◆ Exercise: Word for word, restate the data that follows, omitting the images.

◆ Exercise data:
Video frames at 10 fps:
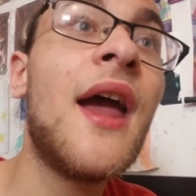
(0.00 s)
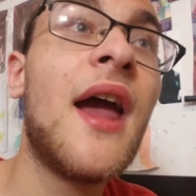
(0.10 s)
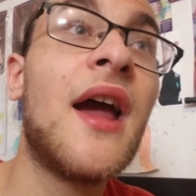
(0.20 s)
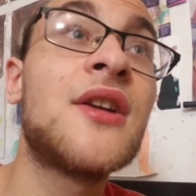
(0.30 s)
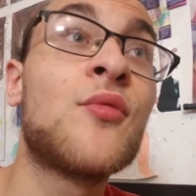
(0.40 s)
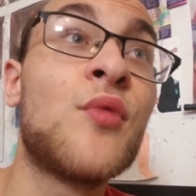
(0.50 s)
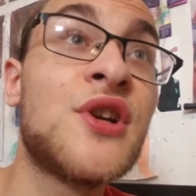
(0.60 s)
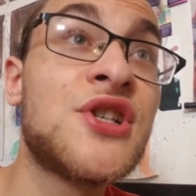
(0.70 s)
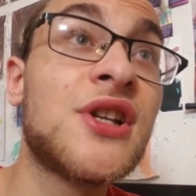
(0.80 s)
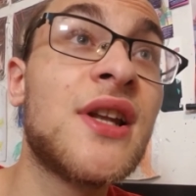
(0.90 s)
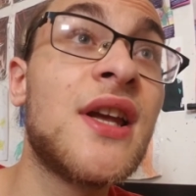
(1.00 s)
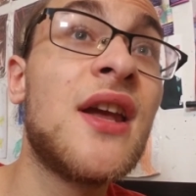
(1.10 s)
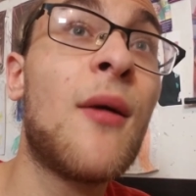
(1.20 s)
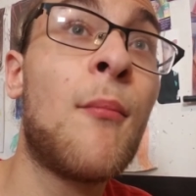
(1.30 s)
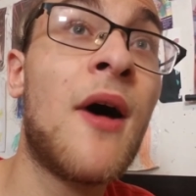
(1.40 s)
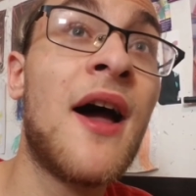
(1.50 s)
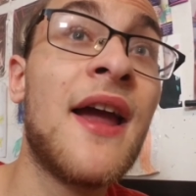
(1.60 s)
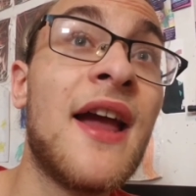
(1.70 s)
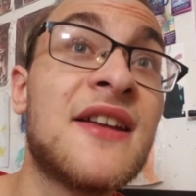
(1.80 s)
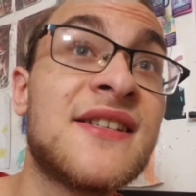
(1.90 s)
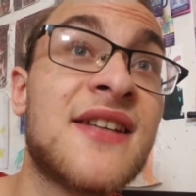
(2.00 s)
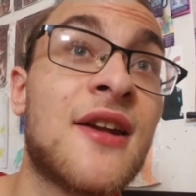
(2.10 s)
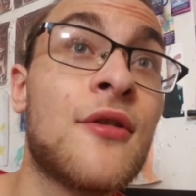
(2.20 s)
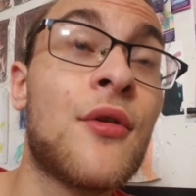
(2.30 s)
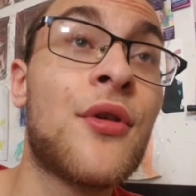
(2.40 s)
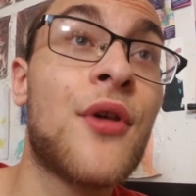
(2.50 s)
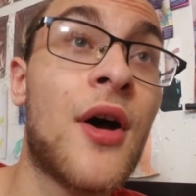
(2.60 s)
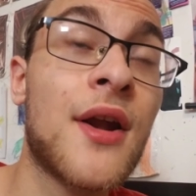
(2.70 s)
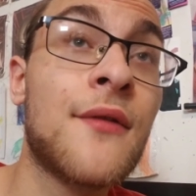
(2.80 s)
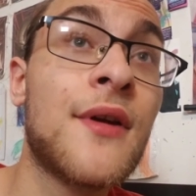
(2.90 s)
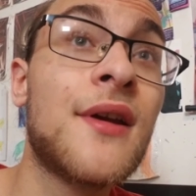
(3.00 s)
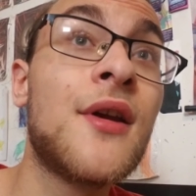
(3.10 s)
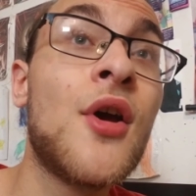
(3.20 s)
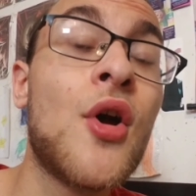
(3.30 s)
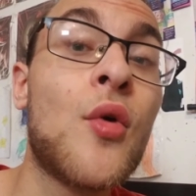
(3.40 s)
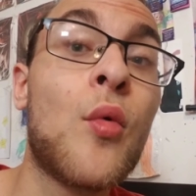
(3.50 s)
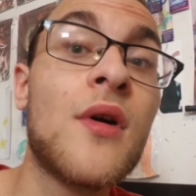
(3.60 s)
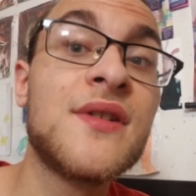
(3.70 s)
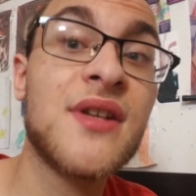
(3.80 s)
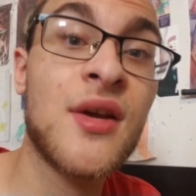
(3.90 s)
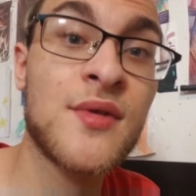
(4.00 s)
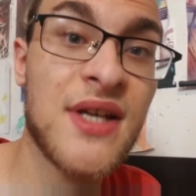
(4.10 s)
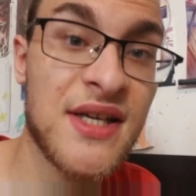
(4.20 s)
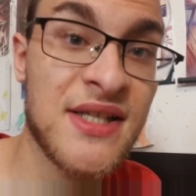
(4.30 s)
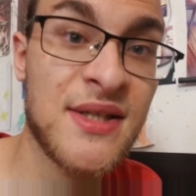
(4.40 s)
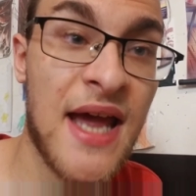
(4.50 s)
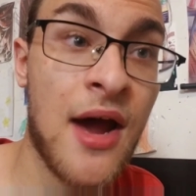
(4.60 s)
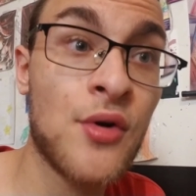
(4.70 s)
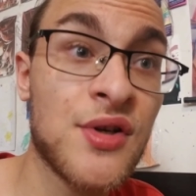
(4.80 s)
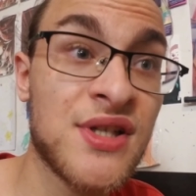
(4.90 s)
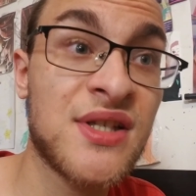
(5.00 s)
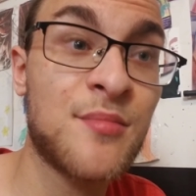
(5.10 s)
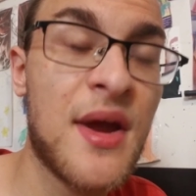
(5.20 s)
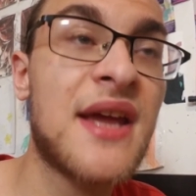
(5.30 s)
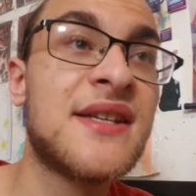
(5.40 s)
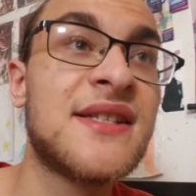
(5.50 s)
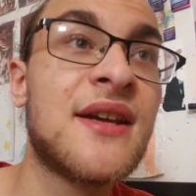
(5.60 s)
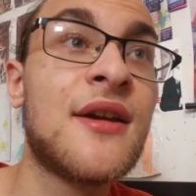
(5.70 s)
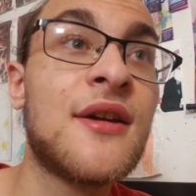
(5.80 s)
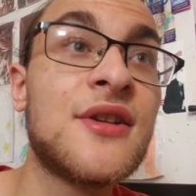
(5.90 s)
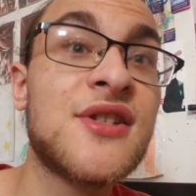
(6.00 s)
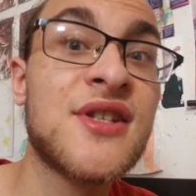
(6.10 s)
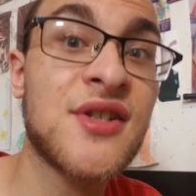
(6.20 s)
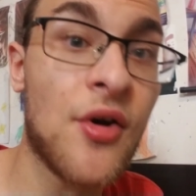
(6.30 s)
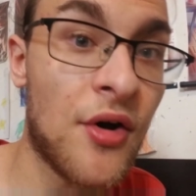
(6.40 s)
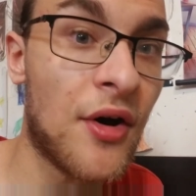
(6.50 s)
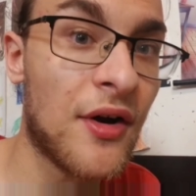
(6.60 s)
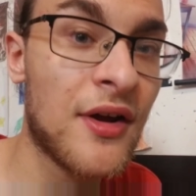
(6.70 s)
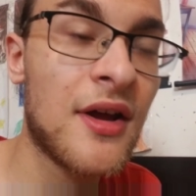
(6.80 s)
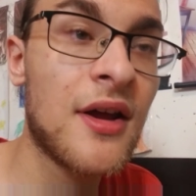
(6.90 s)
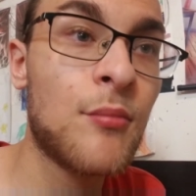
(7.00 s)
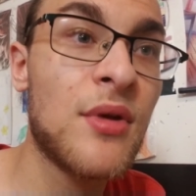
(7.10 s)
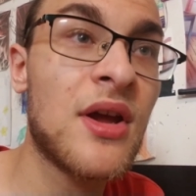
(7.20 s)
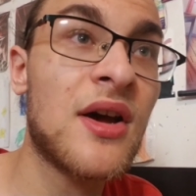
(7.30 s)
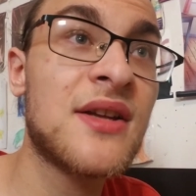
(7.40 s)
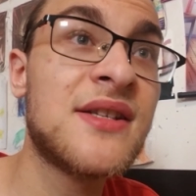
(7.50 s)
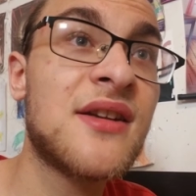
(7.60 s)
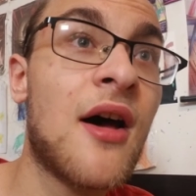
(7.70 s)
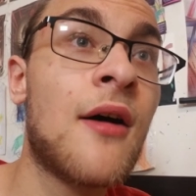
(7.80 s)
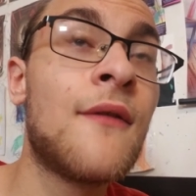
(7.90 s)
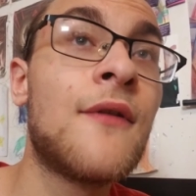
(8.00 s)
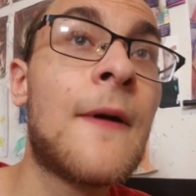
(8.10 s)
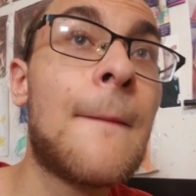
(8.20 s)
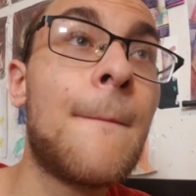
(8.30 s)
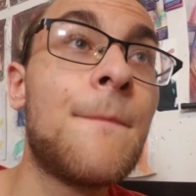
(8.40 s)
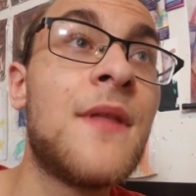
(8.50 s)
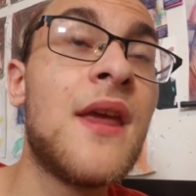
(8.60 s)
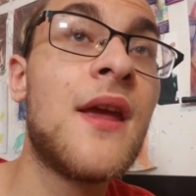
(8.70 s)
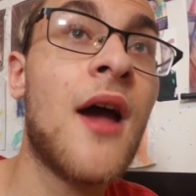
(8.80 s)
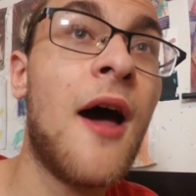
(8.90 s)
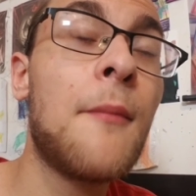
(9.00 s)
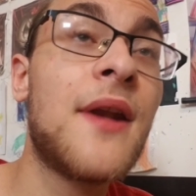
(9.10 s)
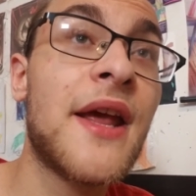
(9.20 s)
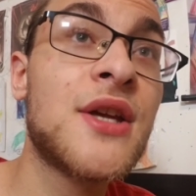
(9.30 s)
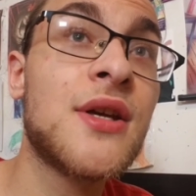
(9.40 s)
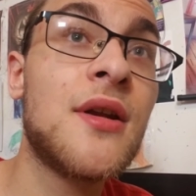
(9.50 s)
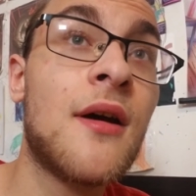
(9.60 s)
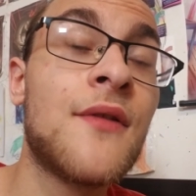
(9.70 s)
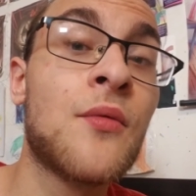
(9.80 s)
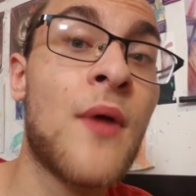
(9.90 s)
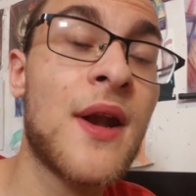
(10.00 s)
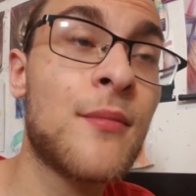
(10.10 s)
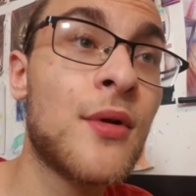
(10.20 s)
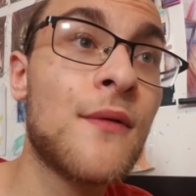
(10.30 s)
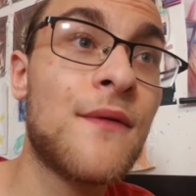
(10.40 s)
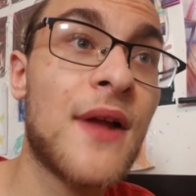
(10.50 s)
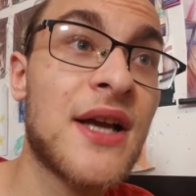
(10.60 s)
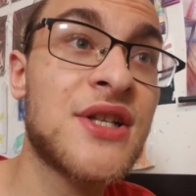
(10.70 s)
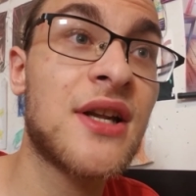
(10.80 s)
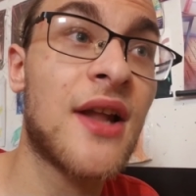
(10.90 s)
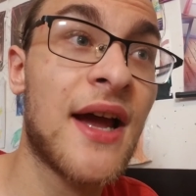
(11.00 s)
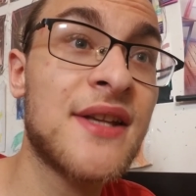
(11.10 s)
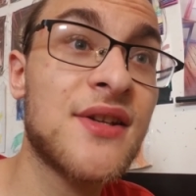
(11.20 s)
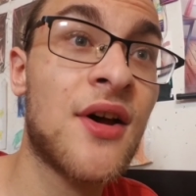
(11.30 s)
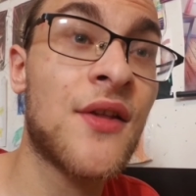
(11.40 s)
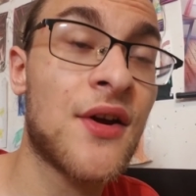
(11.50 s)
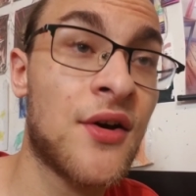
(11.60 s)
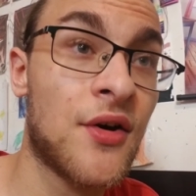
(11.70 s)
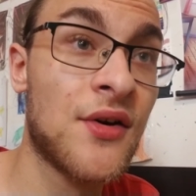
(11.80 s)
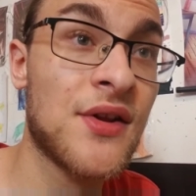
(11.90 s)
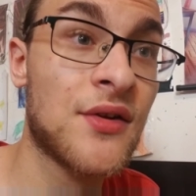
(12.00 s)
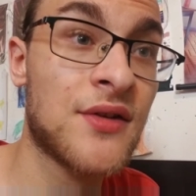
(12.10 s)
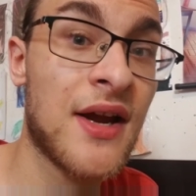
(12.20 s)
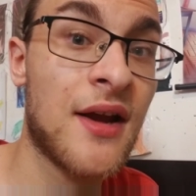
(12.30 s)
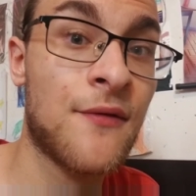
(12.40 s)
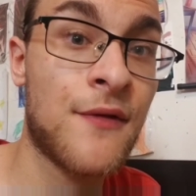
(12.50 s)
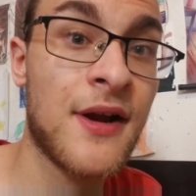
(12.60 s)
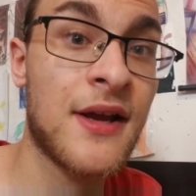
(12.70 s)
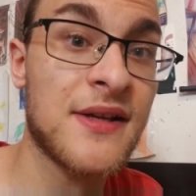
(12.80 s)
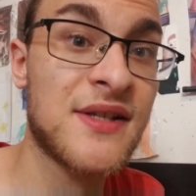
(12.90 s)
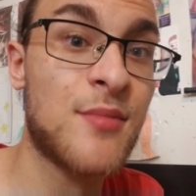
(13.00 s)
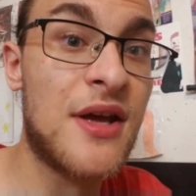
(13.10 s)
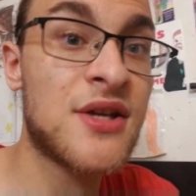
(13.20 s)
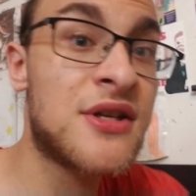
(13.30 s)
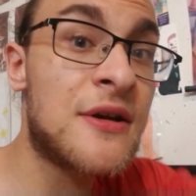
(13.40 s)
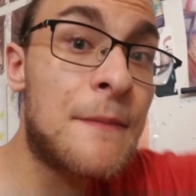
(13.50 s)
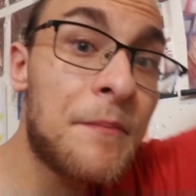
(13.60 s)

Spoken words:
And originally, my aesthetical thought of it was like a outer space song because of the combination of the red and blue flashing lights on the car that looked like a freaking spaceship,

◆ Task answer:
Video frames at 10 fps:
(0.00 s)
(0.10 s)
(0.20 s)
(0.30 s)
(0.40 s)
(0.50 s)
(0.60 s)
(0.70 s)
(0.80 s)
(0.90 s)
(1.00 s)
(1.10 s)
(1.20 s)
(1.30 s)
(1.40 s)
(1.50 s)
(1.60 s)
(1.70 s)
(1.80 s)
(1.90 s)
(2.00 s)
(2.10 s)
(2.20 s)
(2.30 s)
(2.40 s)
(2.50 s)
(2.60 s)
(2.70 s)
(2.80 s)
(2.90 s)
(3.00 s)
(3.10 s)
(3.20 s)
(3.30 s)
(3.40 s)
(3.50 s)
(3.60 s)
(3.70 s)
(3.80 s)
(3.90 s)
(4.00 s)
(4.10 s)
(4.20 s)
(4.30 s)
(4.40 s)
(4.50 s)
(4.60 s)
(4.70 s)
(4.80 s)
(4.90 s)
(5.00 s)
(5.10 s)
(5.20 s)
(5.30 s)
(5.40 s)
(5.50 s)
(5.60 s)
(5.70 s)
(5.80 s)
(5.90 s)
(6.00 s)
(6.10 s)
(6.20 s)
(6.30 s)
(6.40 s)
(6.50 s)
(6.60 s)
(6.70 s)
(6.80 s)
(6.90 s)
(7.00 s)
(7.10 s)
(7.20 s)
(7.30 s)
(7.40 s)
(7.50 s)
(7.60 s)
(7.70 s)
(7.80 s)
(7.90 s)
(8.00 s)
(8.10 s)
(8.20 s)
(8.30 s)
(8.40 s)
(8.50 s)
(8.60 s)
(8.70 s)
(8.80 s)
(8.90 s)
(9.00 s)
(9.10 s)
(9.20 s)
(9.30 s)
(9.40 s)
(9.50 s)
(9.60 s)
(9.70 s)
(9.80 s)
(9.90 s)
(10.00 s)
(10.10 s)
(10.20 s)
(10.30 s)
(10.40 s)
(10.50 s)
(10.60 s)
(10.70 s)
(10.80 s)
(10.90 s)
(11.00 s)
(11.10 s)
(11.20 s)
(11.30 s)
(11.40 s)
(11.50 s)
(11.60 s)
(11.70 s)
(11.80 s)
(11.90 s)
(12.00 s)
(12.10 s)
(12.20 s)
(12.30 s)
(12.40 s)
(12.50 s)
(12.60 s)
(12.70 s)
(12.80 s)
(12.90 s)
(13.00 s)
(13.10 s)
(13.20 s)
(13.30 s)
(13.40 s)
(13.50 s)
(13.60 s)

Spoken words:
And originally, my aesthetical thought of it was like a outer space song because of the combination of the red and blue flashing lights on the car that looked like a freaking spaceship,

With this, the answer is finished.